Tuesday, January 10, 2012

Background Worker

When I wrote OmniThreadLibrary in Practice [2]–Background Worker and List Partitioning in November, I noticed that OmniThreadLibrary needed another high-level abstraction, a background worker. I published some ideas on how the background worker interface could look. Those ideas were later developed in a full-fledged high-level solution.

Background worker is designed around the concept of a work unit. You create a worker, which spawns one or more background threads, and then schedule work units to it. When they are processed, background worker notifies you so you can process the result. Work items are queued so you can schedule many work items at once and background thread will then process them one by one. [Actually, Parallel.Pipeline is used as a base for the implementation.]

Background worker is created by calling Parallel.BackgroundWorker factory. Usually you’ll also set the main work item processing method and completion method by calling Execute and OnRequestDone, respectively. As usual, you can provide OTL with a method, a procedure, or an anonymous method.

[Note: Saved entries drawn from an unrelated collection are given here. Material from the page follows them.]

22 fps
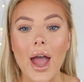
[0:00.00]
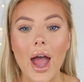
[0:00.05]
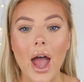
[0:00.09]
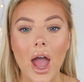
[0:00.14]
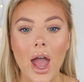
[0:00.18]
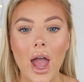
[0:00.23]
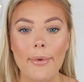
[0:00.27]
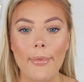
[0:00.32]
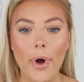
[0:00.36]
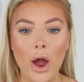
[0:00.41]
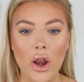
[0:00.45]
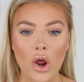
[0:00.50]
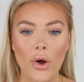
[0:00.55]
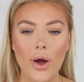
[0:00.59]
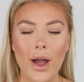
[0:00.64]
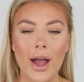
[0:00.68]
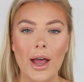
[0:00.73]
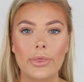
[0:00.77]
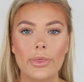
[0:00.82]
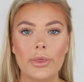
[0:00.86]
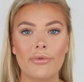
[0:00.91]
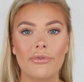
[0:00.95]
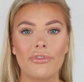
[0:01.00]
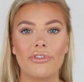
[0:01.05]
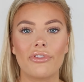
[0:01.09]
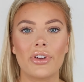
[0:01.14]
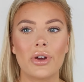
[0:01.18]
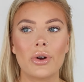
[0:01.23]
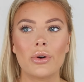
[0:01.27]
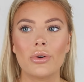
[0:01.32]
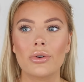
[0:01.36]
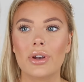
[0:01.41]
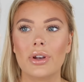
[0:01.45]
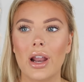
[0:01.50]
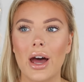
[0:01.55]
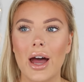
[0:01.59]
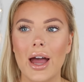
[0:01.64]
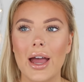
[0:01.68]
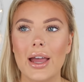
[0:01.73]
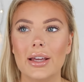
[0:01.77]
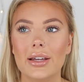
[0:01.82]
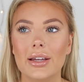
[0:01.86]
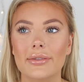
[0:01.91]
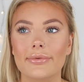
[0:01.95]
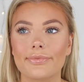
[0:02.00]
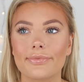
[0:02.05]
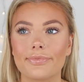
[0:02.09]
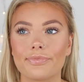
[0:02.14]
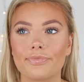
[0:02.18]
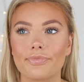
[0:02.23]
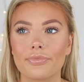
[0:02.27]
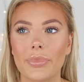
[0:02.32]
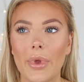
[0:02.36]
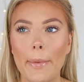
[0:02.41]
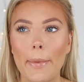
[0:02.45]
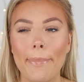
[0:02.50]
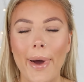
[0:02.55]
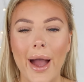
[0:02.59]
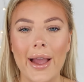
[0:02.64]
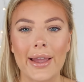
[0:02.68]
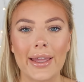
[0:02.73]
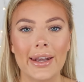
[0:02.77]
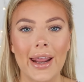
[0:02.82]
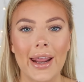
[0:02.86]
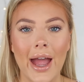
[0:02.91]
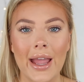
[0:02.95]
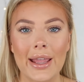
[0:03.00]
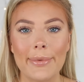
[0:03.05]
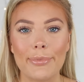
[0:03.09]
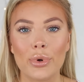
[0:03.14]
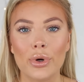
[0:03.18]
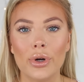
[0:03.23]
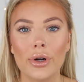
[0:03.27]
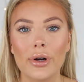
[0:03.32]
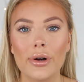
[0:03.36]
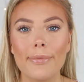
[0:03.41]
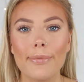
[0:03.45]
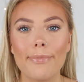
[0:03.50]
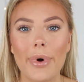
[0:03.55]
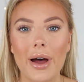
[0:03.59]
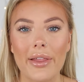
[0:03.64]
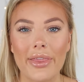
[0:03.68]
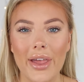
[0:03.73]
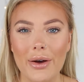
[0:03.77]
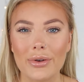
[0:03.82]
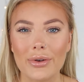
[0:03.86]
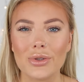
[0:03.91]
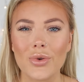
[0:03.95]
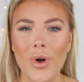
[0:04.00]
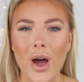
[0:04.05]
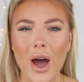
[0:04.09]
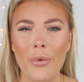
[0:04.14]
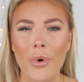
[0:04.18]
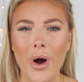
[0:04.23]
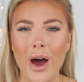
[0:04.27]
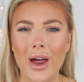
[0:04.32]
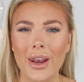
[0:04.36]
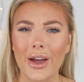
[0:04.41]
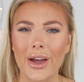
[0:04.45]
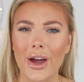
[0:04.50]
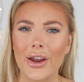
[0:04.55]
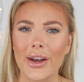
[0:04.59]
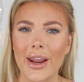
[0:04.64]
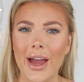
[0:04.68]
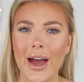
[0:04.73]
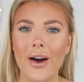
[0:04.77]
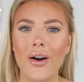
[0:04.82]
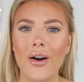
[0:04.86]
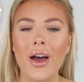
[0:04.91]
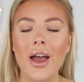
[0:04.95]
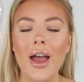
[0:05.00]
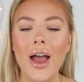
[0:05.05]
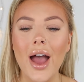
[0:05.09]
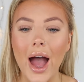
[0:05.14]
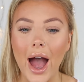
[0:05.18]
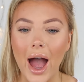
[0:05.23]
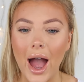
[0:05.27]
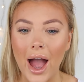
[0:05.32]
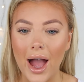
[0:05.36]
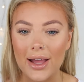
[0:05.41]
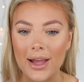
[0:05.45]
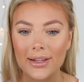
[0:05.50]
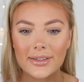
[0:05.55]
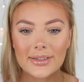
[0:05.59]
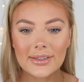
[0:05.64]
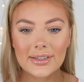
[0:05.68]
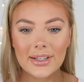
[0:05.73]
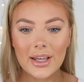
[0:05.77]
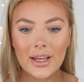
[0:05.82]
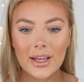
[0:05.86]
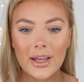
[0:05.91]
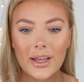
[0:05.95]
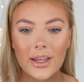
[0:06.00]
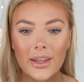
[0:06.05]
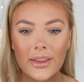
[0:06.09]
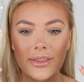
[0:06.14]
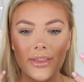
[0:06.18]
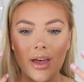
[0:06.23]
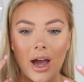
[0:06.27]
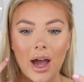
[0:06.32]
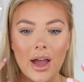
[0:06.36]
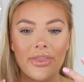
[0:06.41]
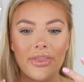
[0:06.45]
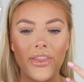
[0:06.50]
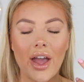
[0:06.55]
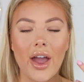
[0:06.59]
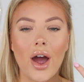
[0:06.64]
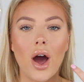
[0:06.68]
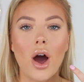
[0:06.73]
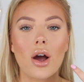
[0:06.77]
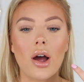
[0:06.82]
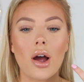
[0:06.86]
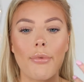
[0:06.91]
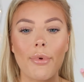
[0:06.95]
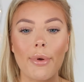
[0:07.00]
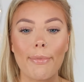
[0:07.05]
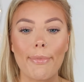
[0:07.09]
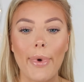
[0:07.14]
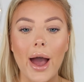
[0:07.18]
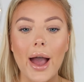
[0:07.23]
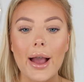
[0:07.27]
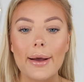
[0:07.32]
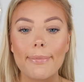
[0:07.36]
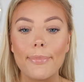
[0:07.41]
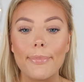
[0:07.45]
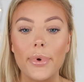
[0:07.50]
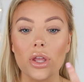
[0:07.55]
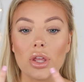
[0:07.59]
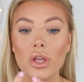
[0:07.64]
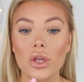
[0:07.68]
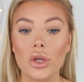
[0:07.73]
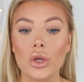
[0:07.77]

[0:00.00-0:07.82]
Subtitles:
I know I had them filled like back in April, but that was quite a while ago now, and that they are coming back, but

  FWorker := Parallel.BackgroundWorker
.OnRequestDone(StringRequestDone)
.Execute(StringProcessorHL);

To close the background worker, call the .Terminate method and set the reference (FWorker) to nil.

To create a work item, call CreateWorkItem factory and pass the result to the Schedule method. You can pass data to the work item by passing a parameter to the CreateWorkItem method. If you have to pass multiple parameters, you can collect them in a record and wrap it with a TOmniValue.FromRecord<T>.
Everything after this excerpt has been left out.